Exercise goal:
For the data below, retype word for word the lines from the one containing "[00:08:01.12 to 00:08:02.12]" through the one containing "Transcript: actually like"; drop the pictures.

(Saved entries)

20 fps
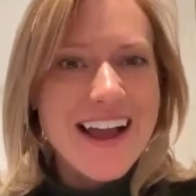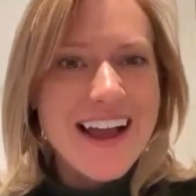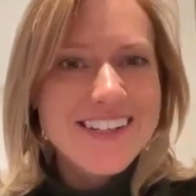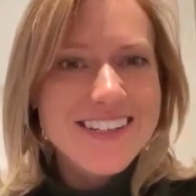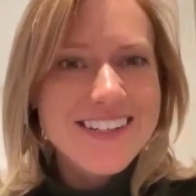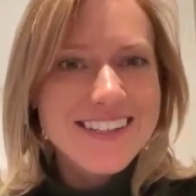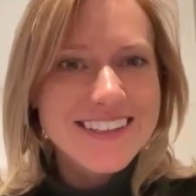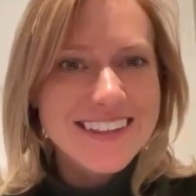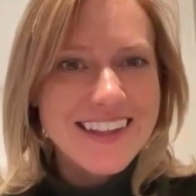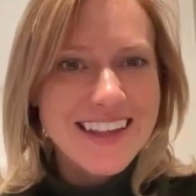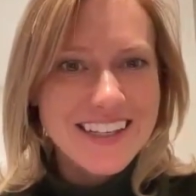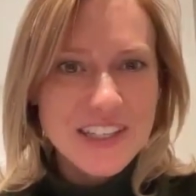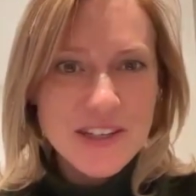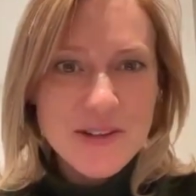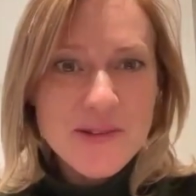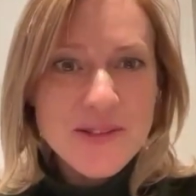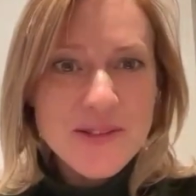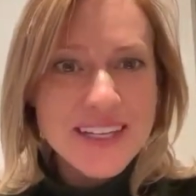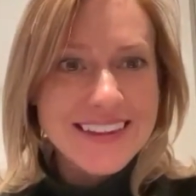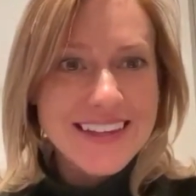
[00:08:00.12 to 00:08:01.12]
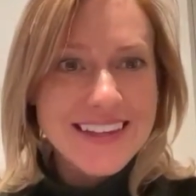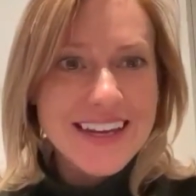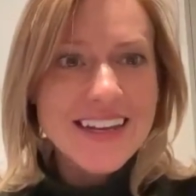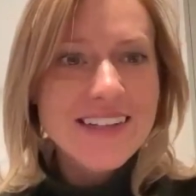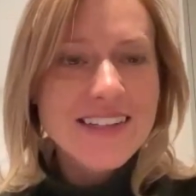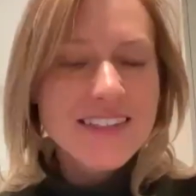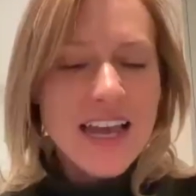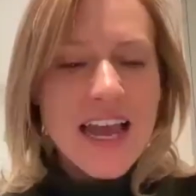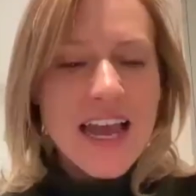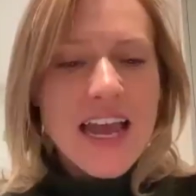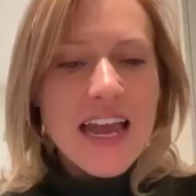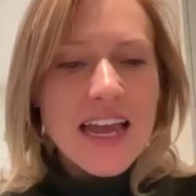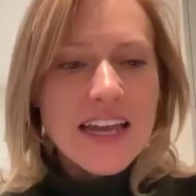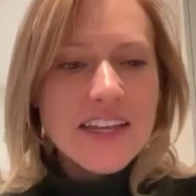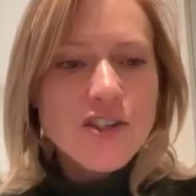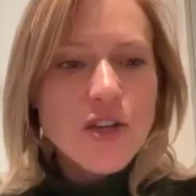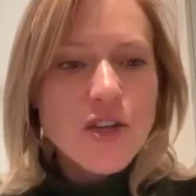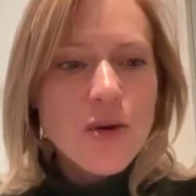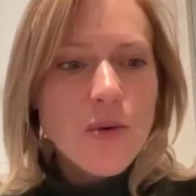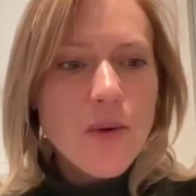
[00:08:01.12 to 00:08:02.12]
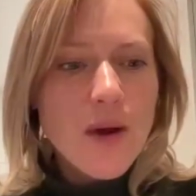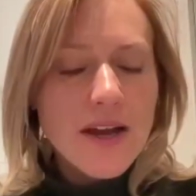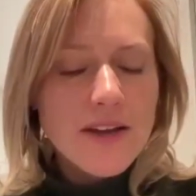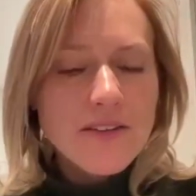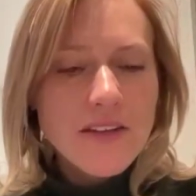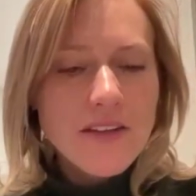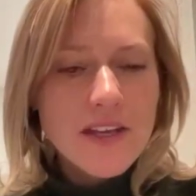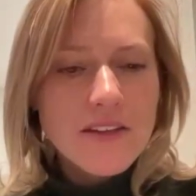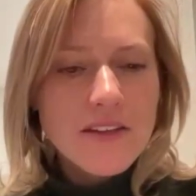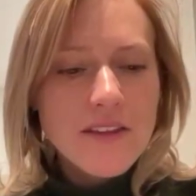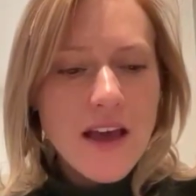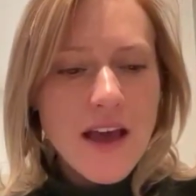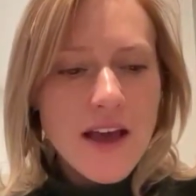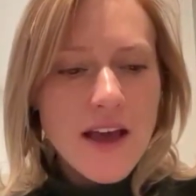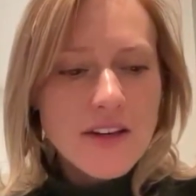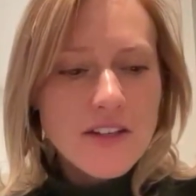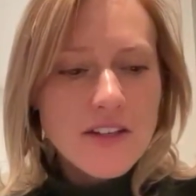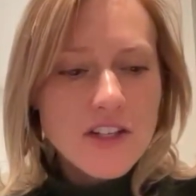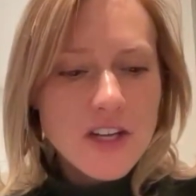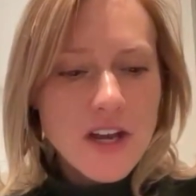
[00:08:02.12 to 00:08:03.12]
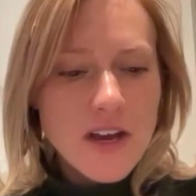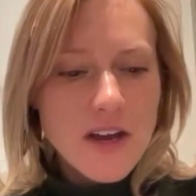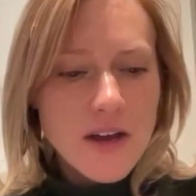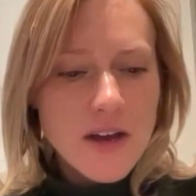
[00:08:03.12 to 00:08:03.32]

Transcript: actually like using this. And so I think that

* * *

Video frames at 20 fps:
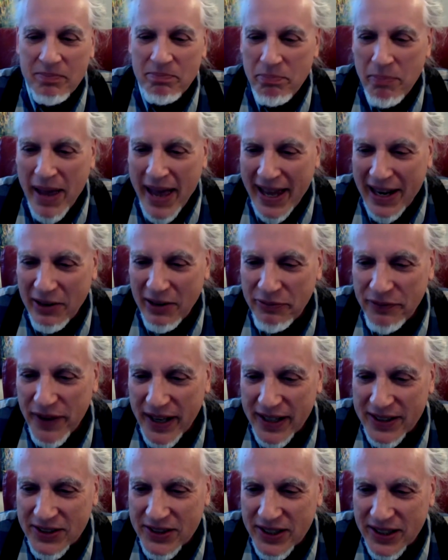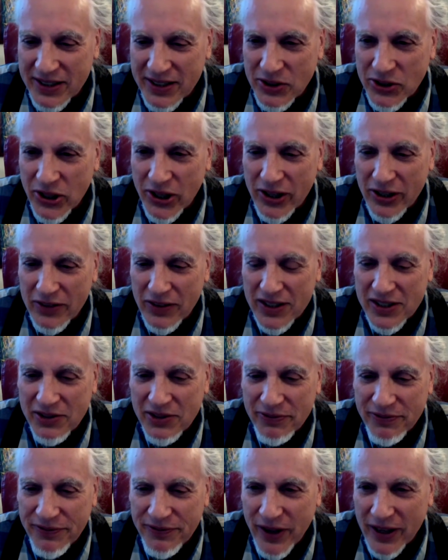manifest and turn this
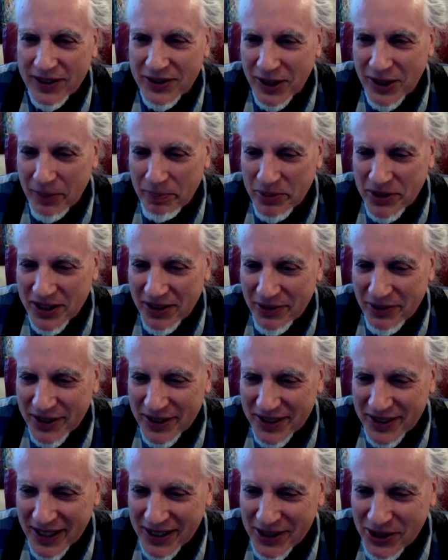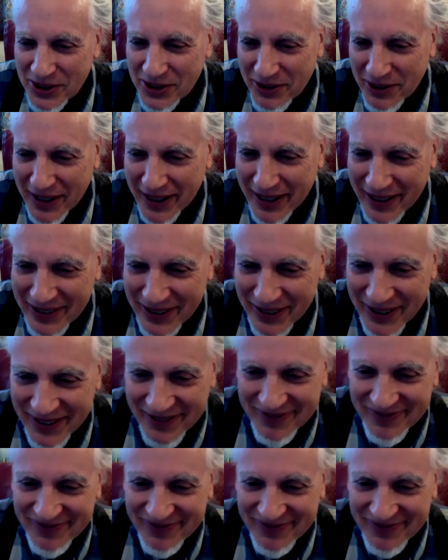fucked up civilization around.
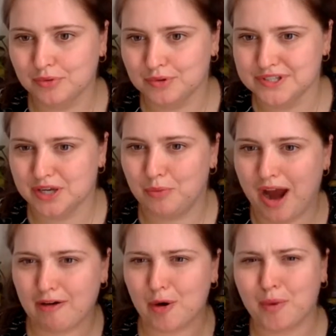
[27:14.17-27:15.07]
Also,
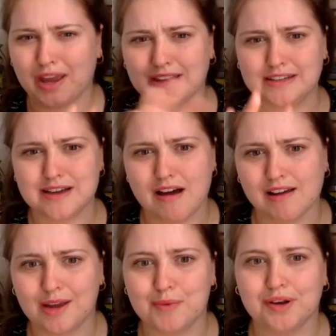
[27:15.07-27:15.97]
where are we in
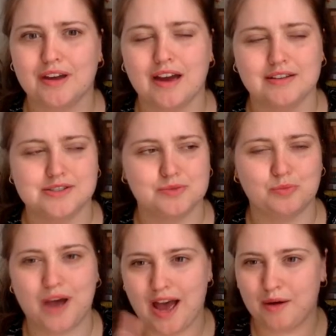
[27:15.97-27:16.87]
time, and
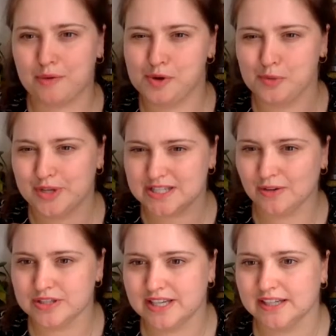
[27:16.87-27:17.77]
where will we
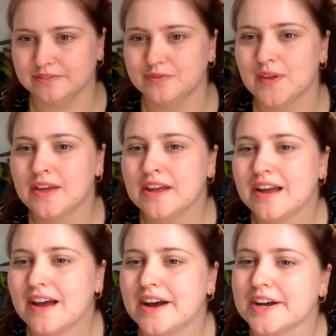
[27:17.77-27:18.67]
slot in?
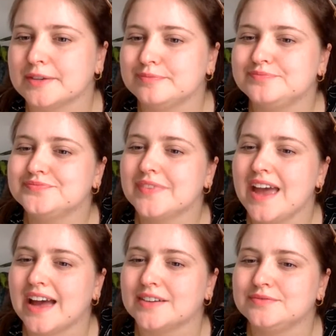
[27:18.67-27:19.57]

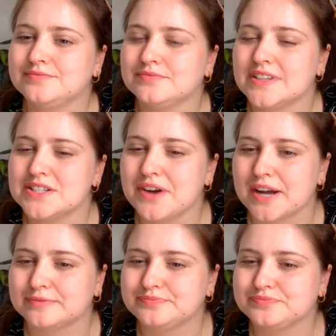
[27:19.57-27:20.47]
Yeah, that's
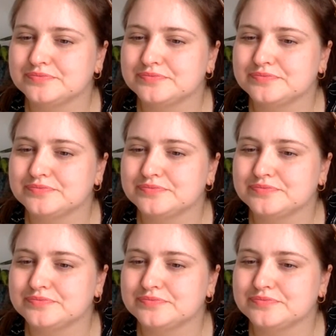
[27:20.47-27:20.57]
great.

Answer to the problem:
[00:08:01.12 to 00:08:02.12]
[00:08:02.12 to 00:08:03.12]
[00:08:03.12 to 00:08:03.32]

Transcript: actually like using this. And so I think that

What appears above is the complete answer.